Back in the 40’s, Disney released what came to be known as “package films,” which were feature-length compilations of shorter segments. So basically you had a couple of short cartoons packaged together as 1 film that was shown in theaters. These segments didn’t have the same level of quality commonly associated with your regular Disney feature-length film. The animation and stories were more simple and straight-forward and I wouldn’t be surprised if they merely served as opportunities for newer animators to get their feet wet making animated movies. None of these package films stand out to me as being anything exceptional and, quite frankly, I don’t even classify them among the real Disney feature-length films.

Fun and Fancy Free is one of Disney’s package films. It contains 2 short segments, one of which will put you right to sleep while the other may not provide the kind of escape you would expect from most Disney animated films, it will entertain you. The first short is called Bongo the Bear and it could not be short enough. Its about a circus performing bear who wears a performer suit, a fez, and rides on a unicycle.

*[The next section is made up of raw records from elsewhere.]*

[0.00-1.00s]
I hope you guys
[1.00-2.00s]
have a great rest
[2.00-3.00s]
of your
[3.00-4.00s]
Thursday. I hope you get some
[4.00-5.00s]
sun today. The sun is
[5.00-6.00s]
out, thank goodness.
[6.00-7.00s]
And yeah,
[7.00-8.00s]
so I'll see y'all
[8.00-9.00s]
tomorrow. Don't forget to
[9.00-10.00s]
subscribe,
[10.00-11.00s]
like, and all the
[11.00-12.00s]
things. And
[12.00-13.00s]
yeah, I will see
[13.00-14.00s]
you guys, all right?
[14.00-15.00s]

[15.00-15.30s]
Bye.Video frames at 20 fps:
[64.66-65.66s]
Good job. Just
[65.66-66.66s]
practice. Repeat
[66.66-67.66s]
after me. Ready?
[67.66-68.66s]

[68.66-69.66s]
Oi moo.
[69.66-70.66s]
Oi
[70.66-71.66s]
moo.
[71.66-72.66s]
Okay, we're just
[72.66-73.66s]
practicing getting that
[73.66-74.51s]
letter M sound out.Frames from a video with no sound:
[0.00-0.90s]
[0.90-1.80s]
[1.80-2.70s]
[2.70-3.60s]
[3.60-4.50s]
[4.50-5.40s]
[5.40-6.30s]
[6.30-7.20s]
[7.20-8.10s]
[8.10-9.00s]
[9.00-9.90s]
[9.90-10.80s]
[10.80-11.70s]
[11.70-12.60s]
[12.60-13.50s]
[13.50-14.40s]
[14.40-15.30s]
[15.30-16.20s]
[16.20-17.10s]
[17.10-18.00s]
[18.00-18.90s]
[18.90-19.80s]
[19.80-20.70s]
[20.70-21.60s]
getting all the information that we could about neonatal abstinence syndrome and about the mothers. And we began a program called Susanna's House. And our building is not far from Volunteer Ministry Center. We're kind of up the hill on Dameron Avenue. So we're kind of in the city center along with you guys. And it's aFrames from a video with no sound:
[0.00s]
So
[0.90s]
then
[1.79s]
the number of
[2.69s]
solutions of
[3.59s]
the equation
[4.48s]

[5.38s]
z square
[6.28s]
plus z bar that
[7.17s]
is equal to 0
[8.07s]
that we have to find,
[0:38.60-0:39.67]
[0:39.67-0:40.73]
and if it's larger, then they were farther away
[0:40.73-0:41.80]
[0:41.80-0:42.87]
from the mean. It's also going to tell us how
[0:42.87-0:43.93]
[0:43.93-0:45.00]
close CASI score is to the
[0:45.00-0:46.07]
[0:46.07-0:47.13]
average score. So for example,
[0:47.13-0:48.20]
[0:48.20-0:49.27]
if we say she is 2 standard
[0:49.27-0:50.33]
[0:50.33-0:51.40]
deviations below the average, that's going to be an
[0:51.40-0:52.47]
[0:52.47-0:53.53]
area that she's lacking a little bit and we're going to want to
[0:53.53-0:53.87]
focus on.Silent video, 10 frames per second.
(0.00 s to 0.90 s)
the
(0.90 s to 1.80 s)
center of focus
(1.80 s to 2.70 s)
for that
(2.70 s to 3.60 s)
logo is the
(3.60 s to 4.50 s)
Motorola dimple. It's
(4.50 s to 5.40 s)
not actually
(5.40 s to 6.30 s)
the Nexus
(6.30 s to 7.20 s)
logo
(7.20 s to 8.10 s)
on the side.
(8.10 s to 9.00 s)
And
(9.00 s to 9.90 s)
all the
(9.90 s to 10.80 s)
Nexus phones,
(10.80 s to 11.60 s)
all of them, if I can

Although he’s widely loved by audiences and he loves the attention and pampering, Bongo longs for the great outdoors where he can be free and live like other bears. Soon he gets his chance as he falls off the traveling circus train and lands in the woods. As you can guess, living in the wilderness isn’t as glamorous as Bongo expected it to be and he quickly discovers to his dismay, the reality of real bear living. Of course, since this is a cartoon and a Disney cartoon at that, the ending is a happy one and Bongo ends up liking outdoor living.

Nevermind how dull the story is. In fact, the story is no simpler than many animated feature-length films and I believe that had Bongo been given the proper Disney treatment, it would have been a classic. However, its obvious that the cartoon was a throwaway project that was released merely to make the studio some cash and possibly a new character to join the regular Disney cast. The animation is downright horrendous. I don’t exaggerate when I say that its a couple of steps removed from being at a Hanna-Barbera level of quality. Up until Bongo’s theatrical release, Disney’s feature-length films had all contained superb quality of animation. Had this film come out during Disney’s low point in the 70s, I could then kind of understand, but this was released during Disney’s Golden Age! Anyway, Bongo the Bear is a film that is STRICTLY geared towards very young children who have yet to grasp complex storytelling and hard-core Disney aficionados who own every piece of Disney memorabilia and regard anything Disney as sacred text.

The second short segment is far more enjoyable and I would recommend you simply skip Bongo the Bear and just watch Mickey and the Beanstalk. Its one of Mickey Mouse’s classic cartoons (personally I like the ghost hunter cartoon the best) and it contains the added bonus of co-stars Donald Duck and Goofy. The story is obviously the classic Jack and the Beanstalk tale with Mickey playing the role of Jack, who buys some magic beans that sprout huge vines that go to the sky. Atop the vines and above the clouds sits a huge castle occupied by a giant, who has stolen the magic harp that brings harmony and prosperity to the little town Jack and his villagers live in. Its a cute story that actually got me thinking of how cool of a live-action film it would make. This is a light, fluffy 30 minutes of entertainment that I think everyone will like. My only gripe about the film is that Disney had adopted a style of animation in the 40s that I didn’t quite care for when compared to the Mickey cartoons of the 30s. The art is not as detailed and realistic looking and it feels rushed. However, its virtually impossible to not enjoy watching Mickey, Donald, and Goofy together in a movie and coupled with a cool story, it more than makes up for its shortcomings.

A final thing to mention is that to make Fun and Fancy Free feel like a film rather than 2 cartoons strung together, Disney created a live-action fill-in portion between the films starring Jiminey Cricket, Edger Bergen (Candice Bergen’s dad), and a song by one of my favorite torch-song singers, Dinah Shore. Its nothing impressive and Edger Bergen is not very good as a ventriloquist (not to mention a little girl you just want to strangle). Its mere filler and the only part I enjoyed was the very end when the giant from Mickey and the Beanstalk is seen walking through the streets of L.A. looking for Mickey.

So there you have it. Fun and Fancy Free is really for Disney animation fanatics like me who feel like they should own every single animated thing they have ever made (I actually don’t own a lot of their films, but I do have all their older stuff). I think its a great film for kids, but adults will be bored to death by Bongo the Bear.